__Instructions to follow__
Beginning with the line containing "[00:00:05.00 to 00:00:06.00]" and ending at the last line of the data, set down every line exactly, leaving out all pictures.
-=-=-=-=-
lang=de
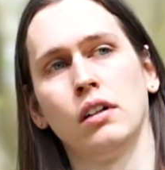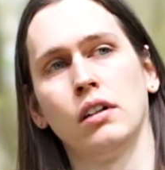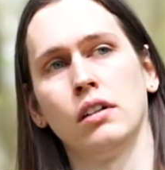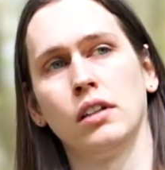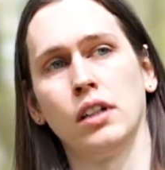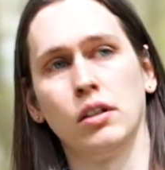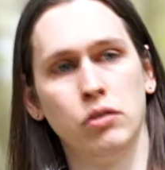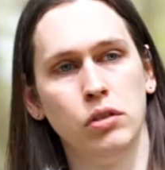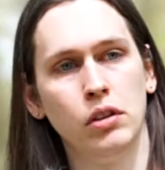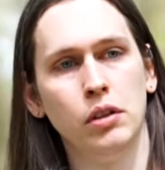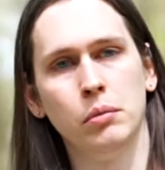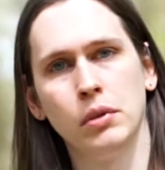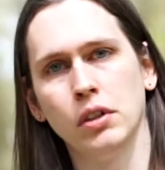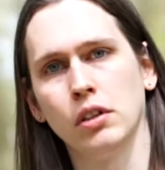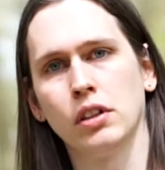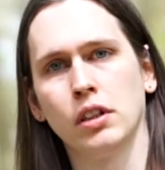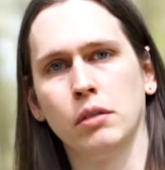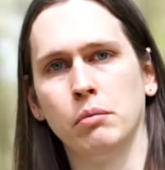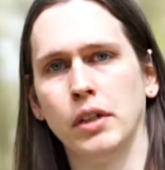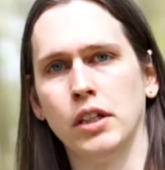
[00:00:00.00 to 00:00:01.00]
dann fühle ich mich
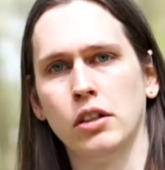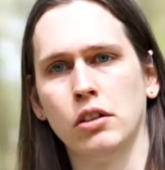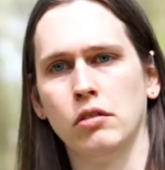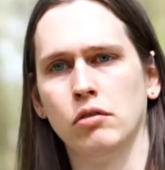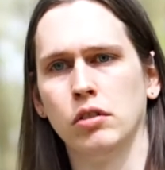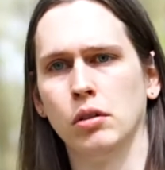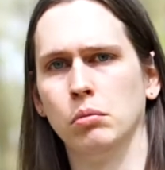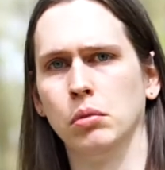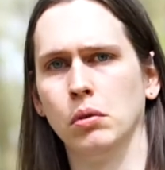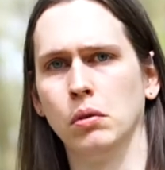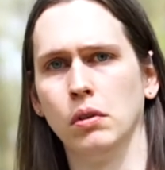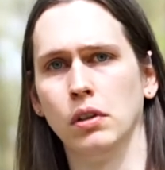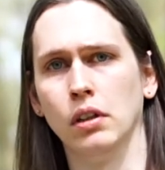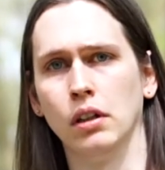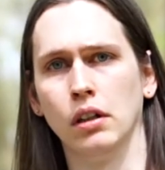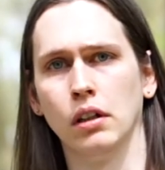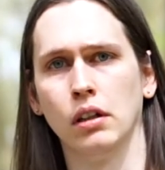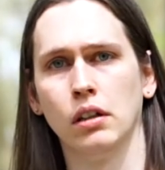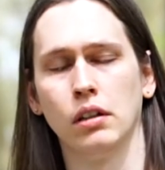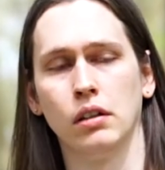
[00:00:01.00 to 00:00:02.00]
auch den Menschen
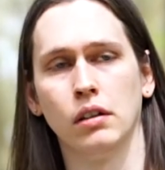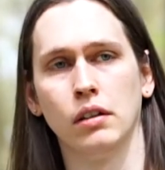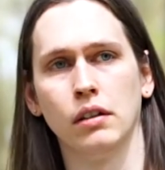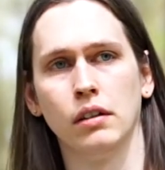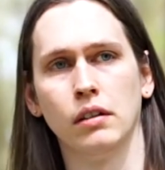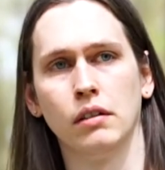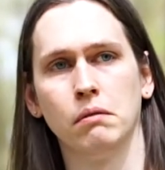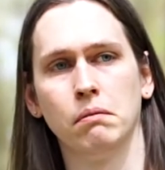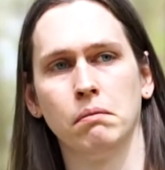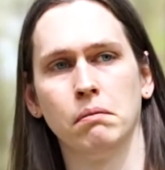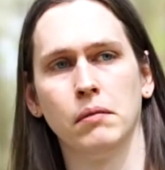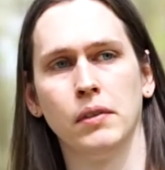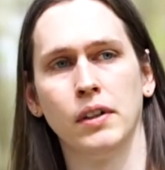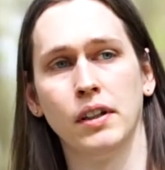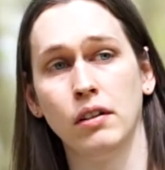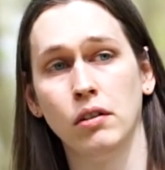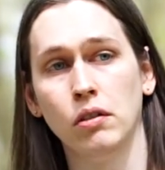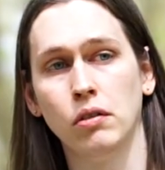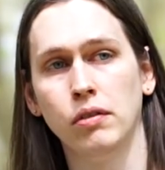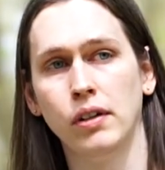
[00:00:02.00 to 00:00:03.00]
verbundener. Und
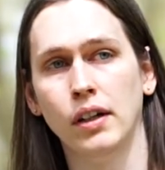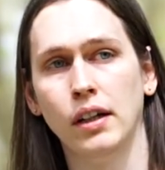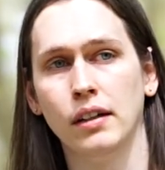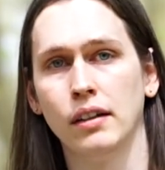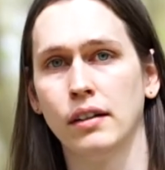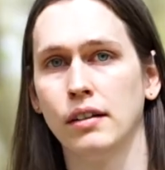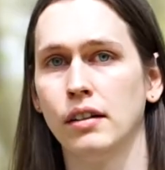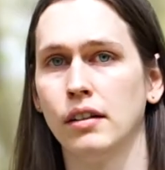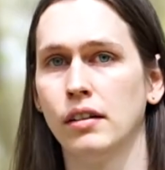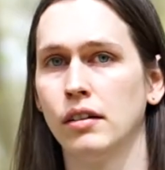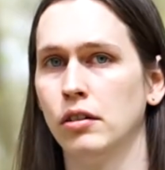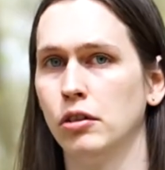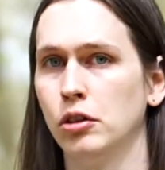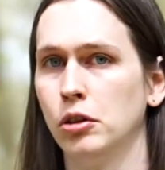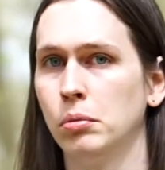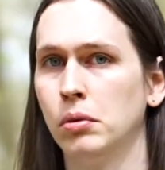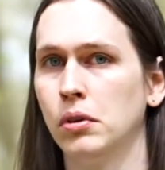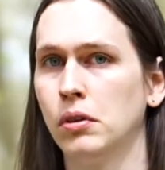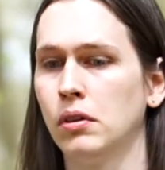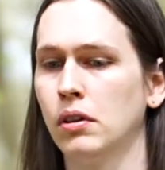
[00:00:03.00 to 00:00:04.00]
insofern ist diese
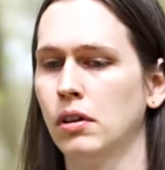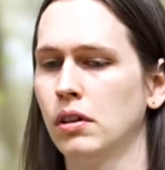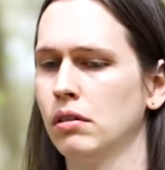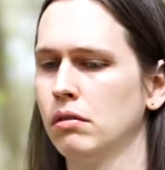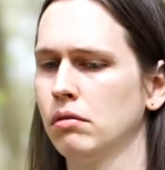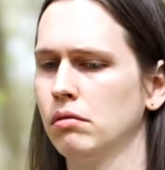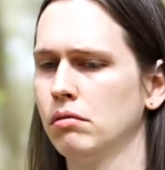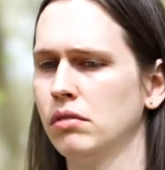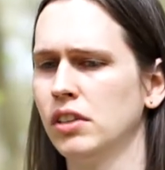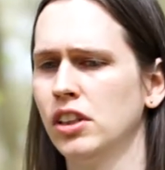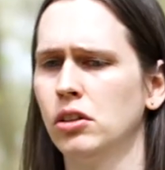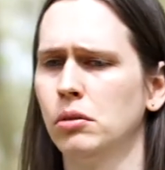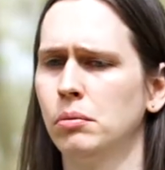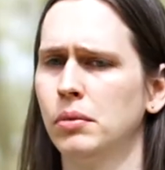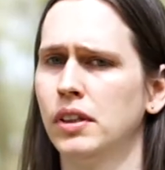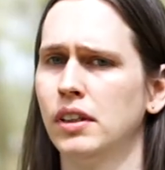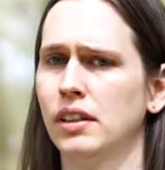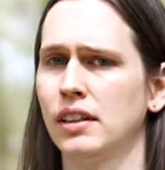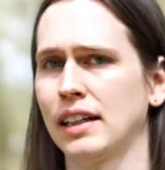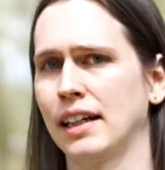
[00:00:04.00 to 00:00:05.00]
Übung nicht
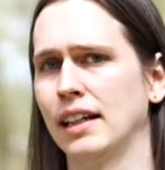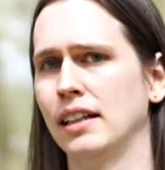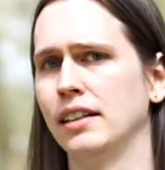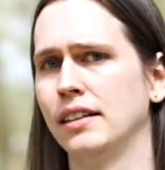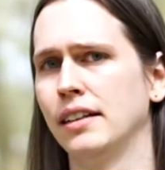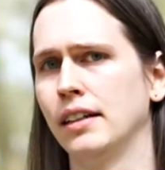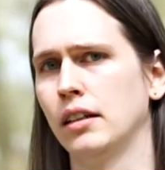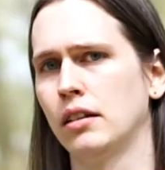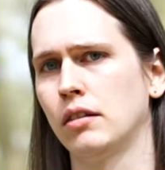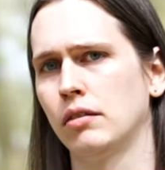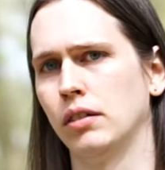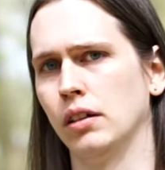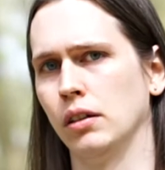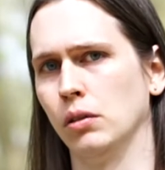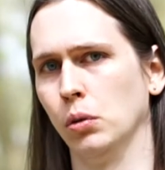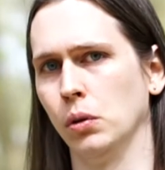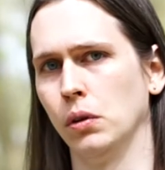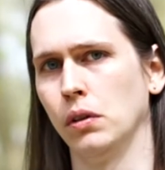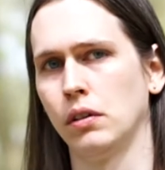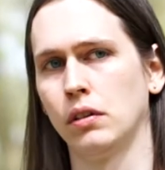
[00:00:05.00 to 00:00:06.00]
unbedingt
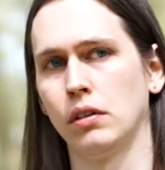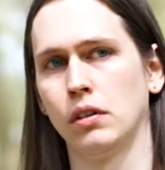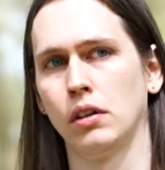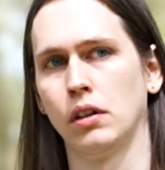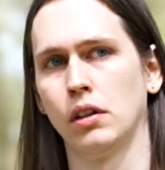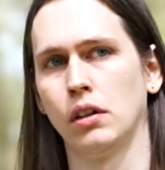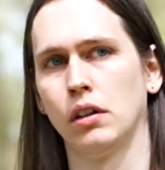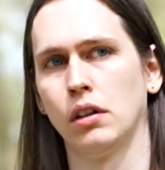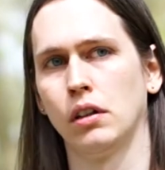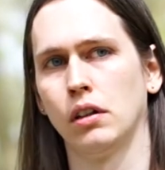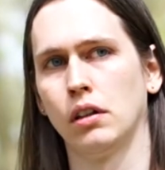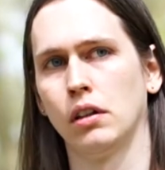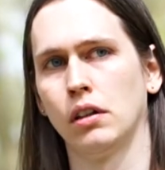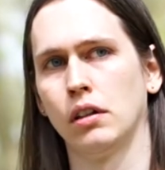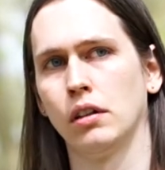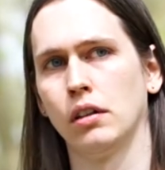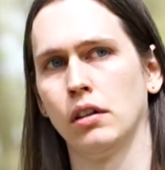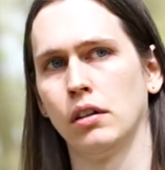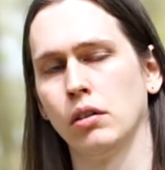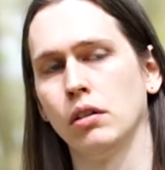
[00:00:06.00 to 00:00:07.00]
Realitätsverlust,
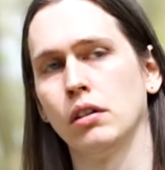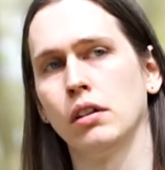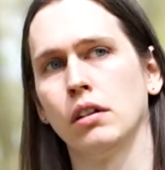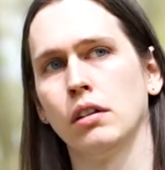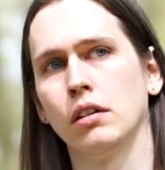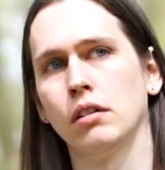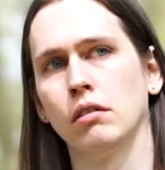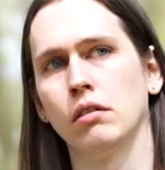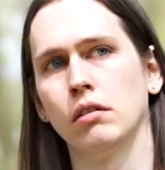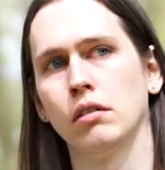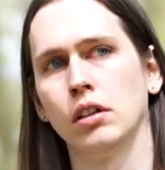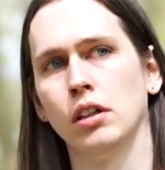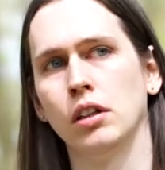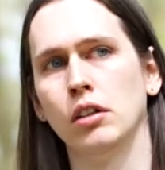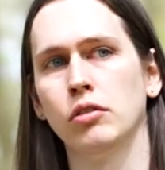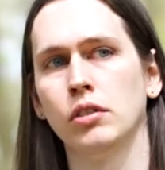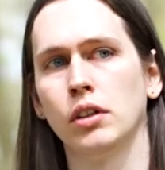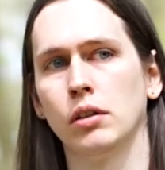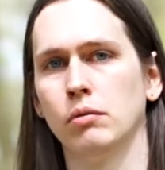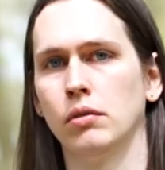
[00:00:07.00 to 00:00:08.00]
sondern sie
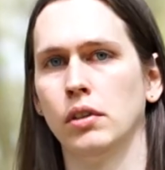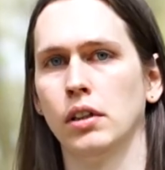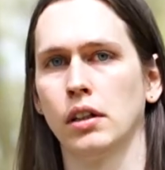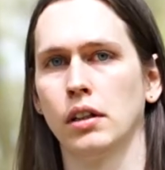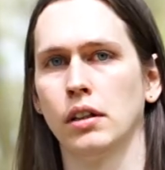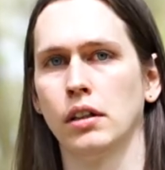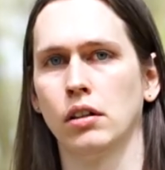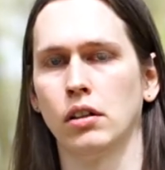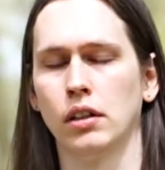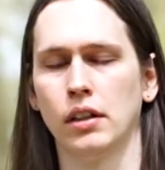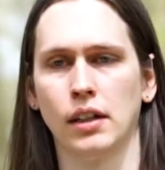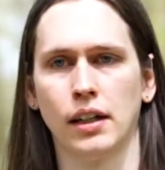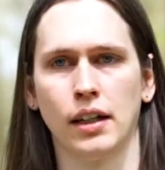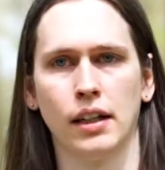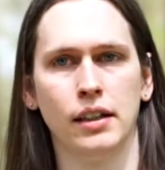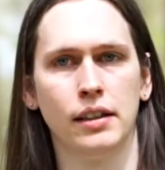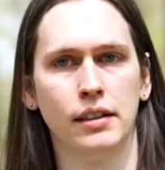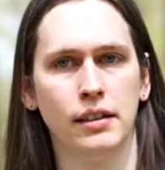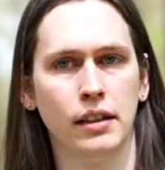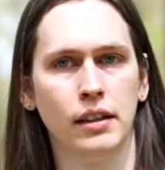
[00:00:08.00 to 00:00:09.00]
hilft einem wirklich auch in der
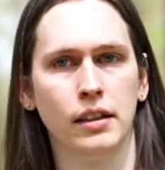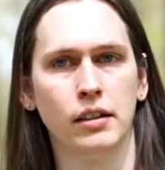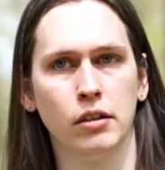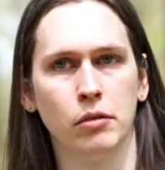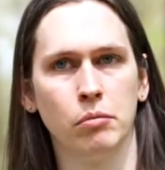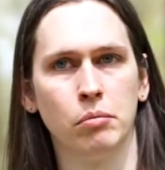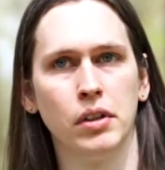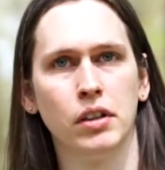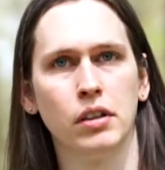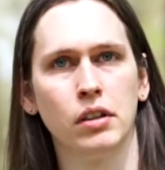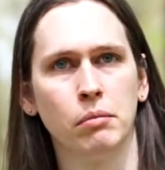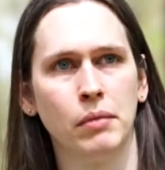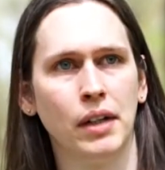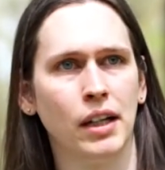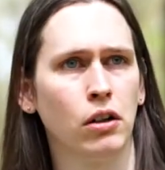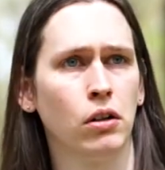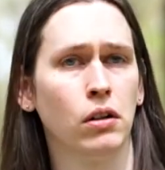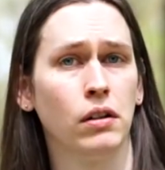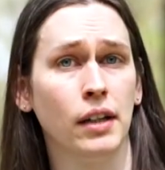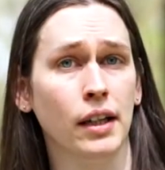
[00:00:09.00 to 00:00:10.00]
Realität ein bisschen mehr
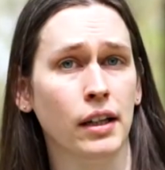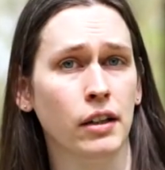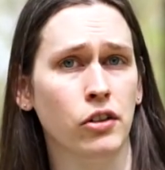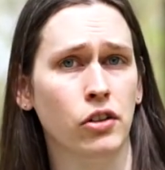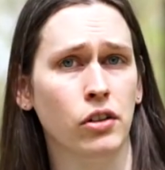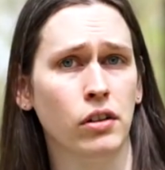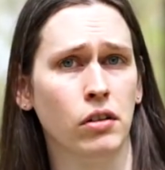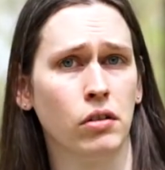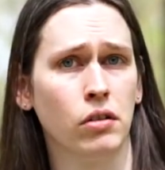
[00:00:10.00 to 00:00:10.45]
Connection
-=-=-=-=-
__Exercise result__
[00:00:05.00 to 00:00:06.00]
unbedingt
[00:00:06.00 to 00:00:07.00]
Realitätsverlust,
[00:00:07.00 to 00:00:08.00]
sondern sie
[00:00:08.00 to 00:00:09.00]
hilft einem wirklich auch in der
[00:00:09.00 to 00:00:10.00]
Realität ein bisschen mehr
[00:00:10.00 to 00:00:10.45]
Connection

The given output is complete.